(Stored data)
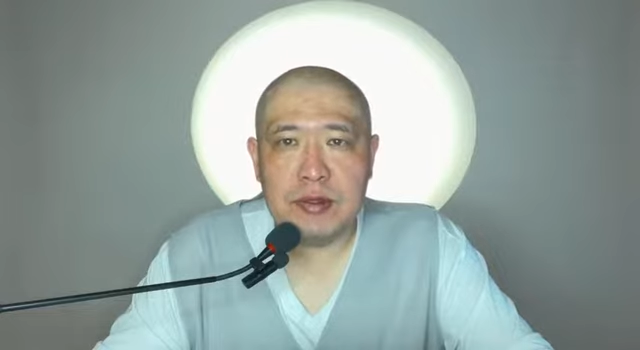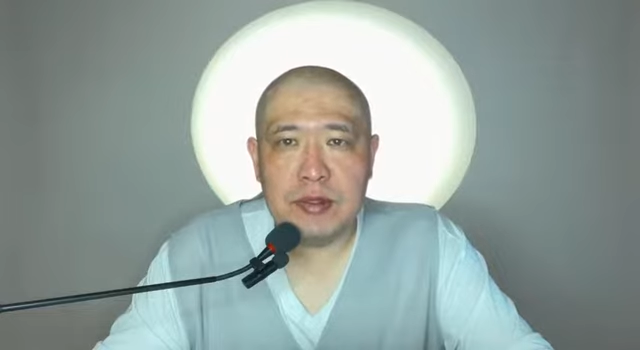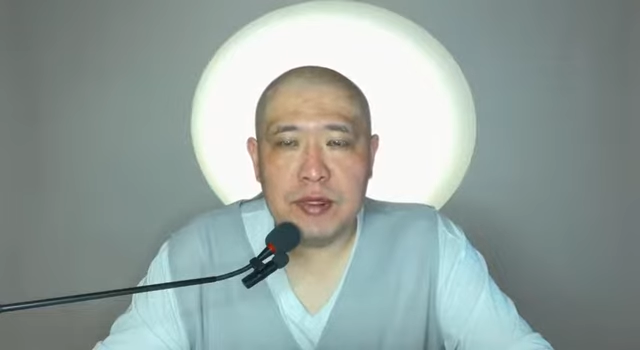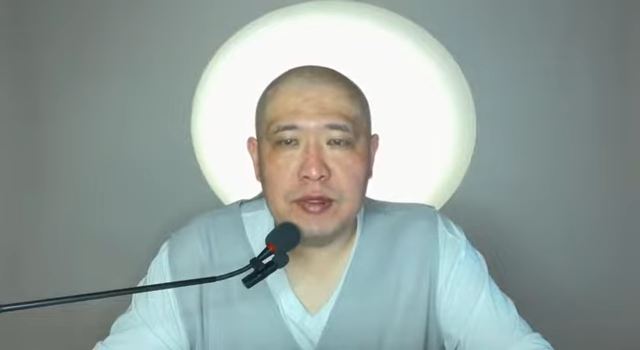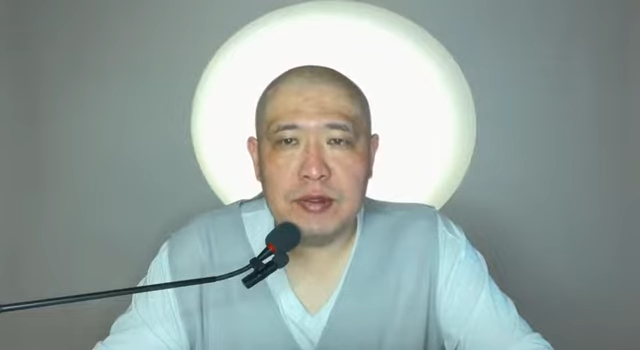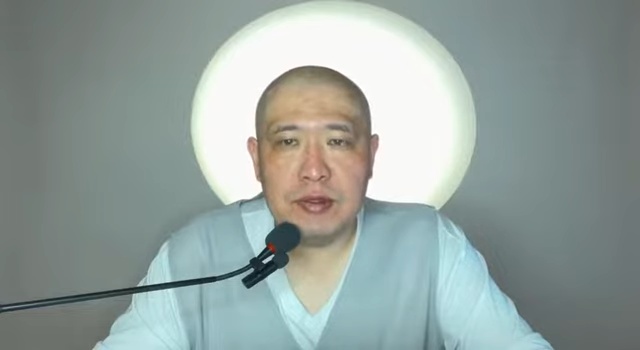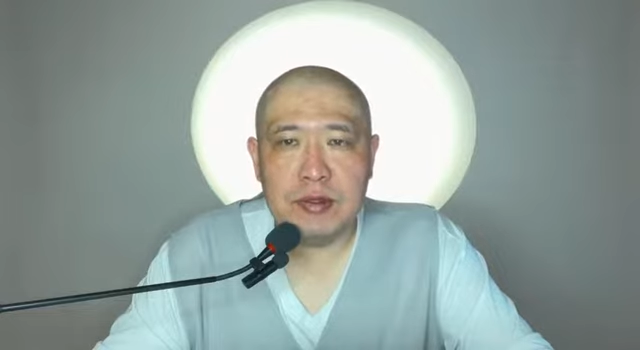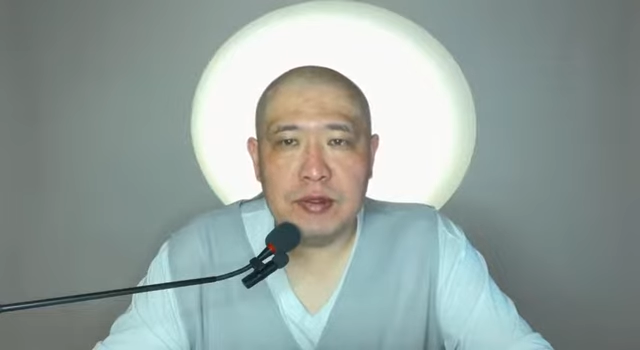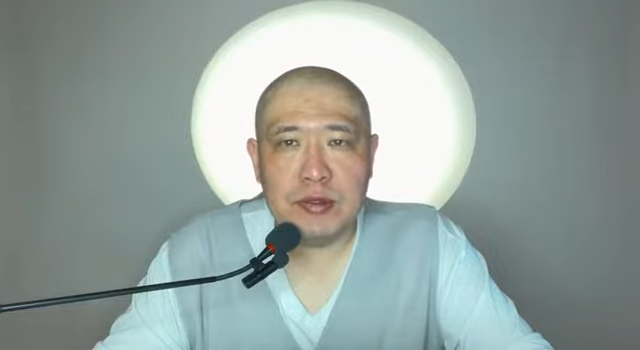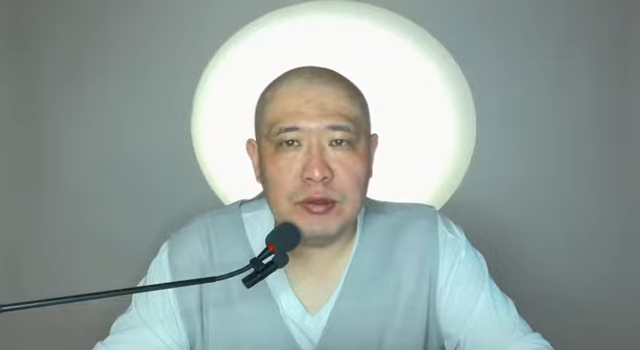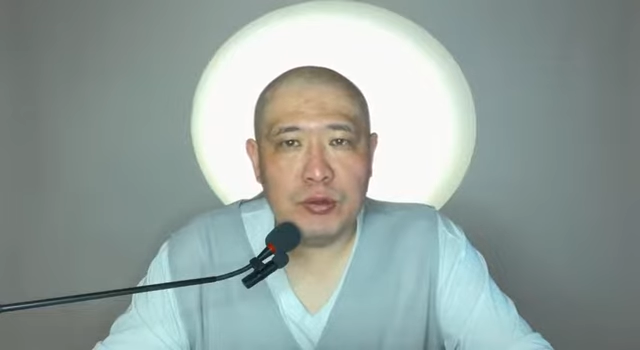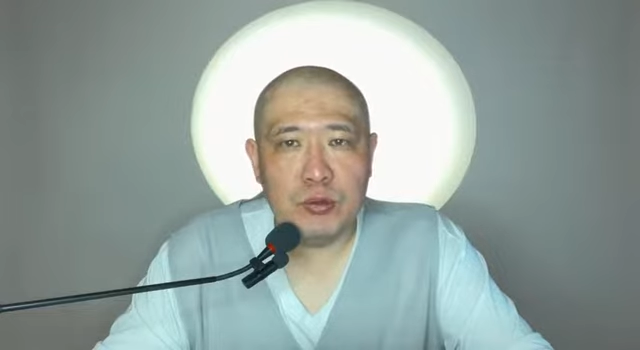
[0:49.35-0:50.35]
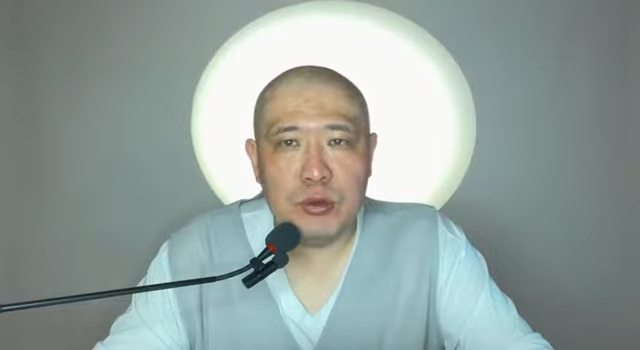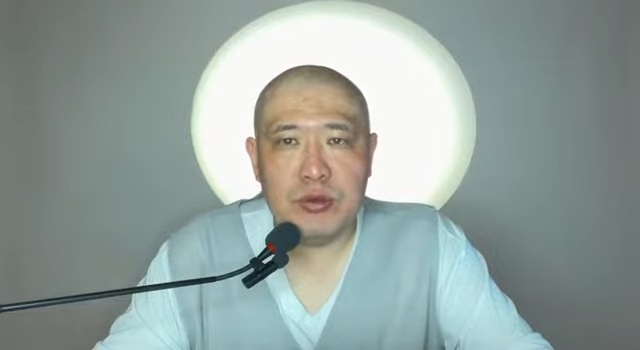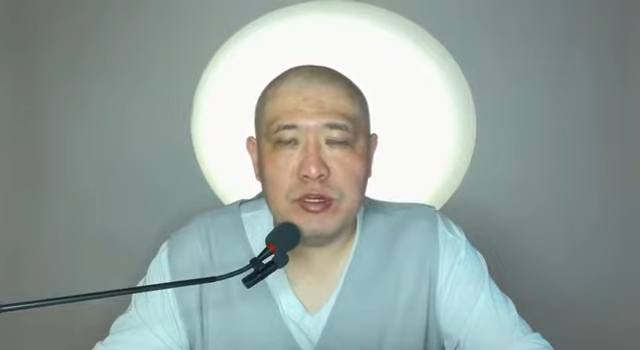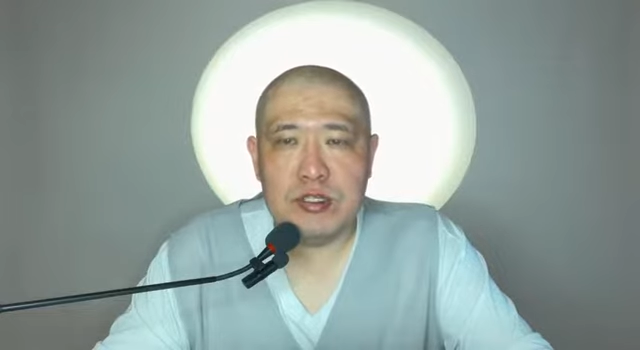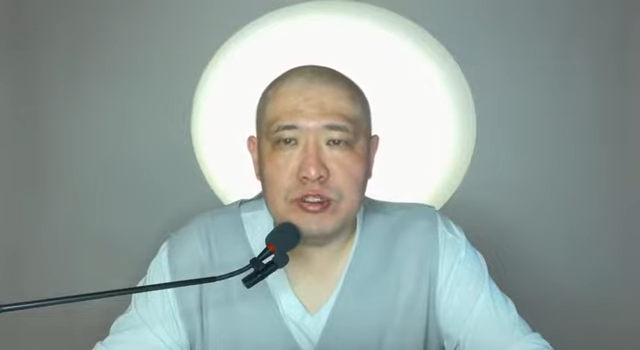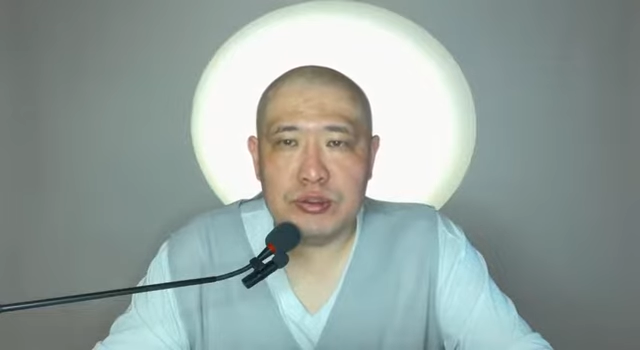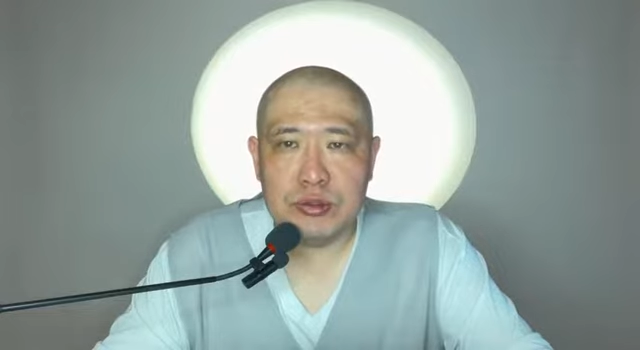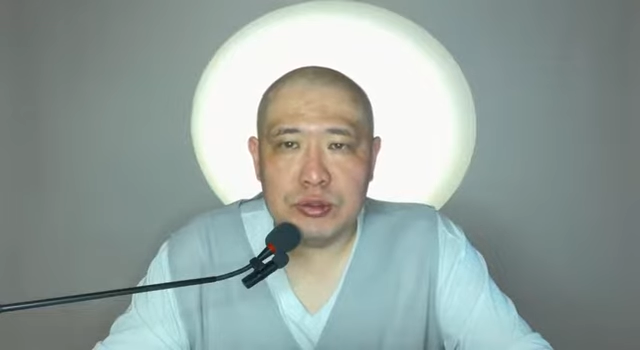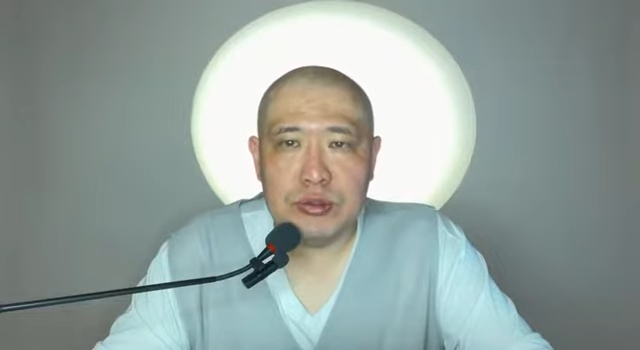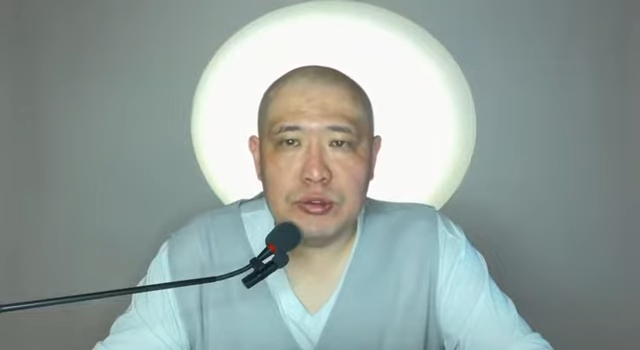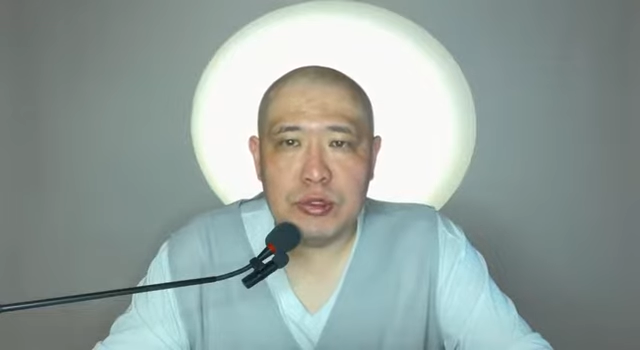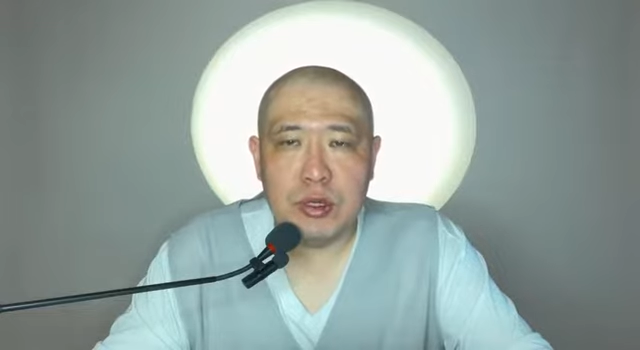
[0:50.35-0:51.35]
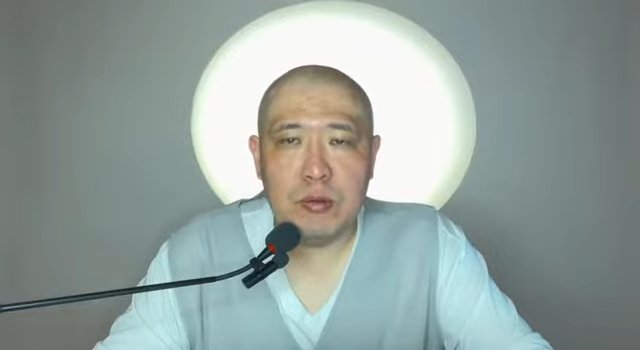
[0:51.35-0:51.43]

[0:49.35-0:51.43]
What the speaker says: and we will soon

*Work request:*
Please print each record above again exactly, but omit any pictures.

*Response:*
[0:49.35-0:50.35]
[0:50.35-0:51.35]
[0:51.35-0:51.43]

[0:49.35-0:51.43]
What the speaker says: and we will soon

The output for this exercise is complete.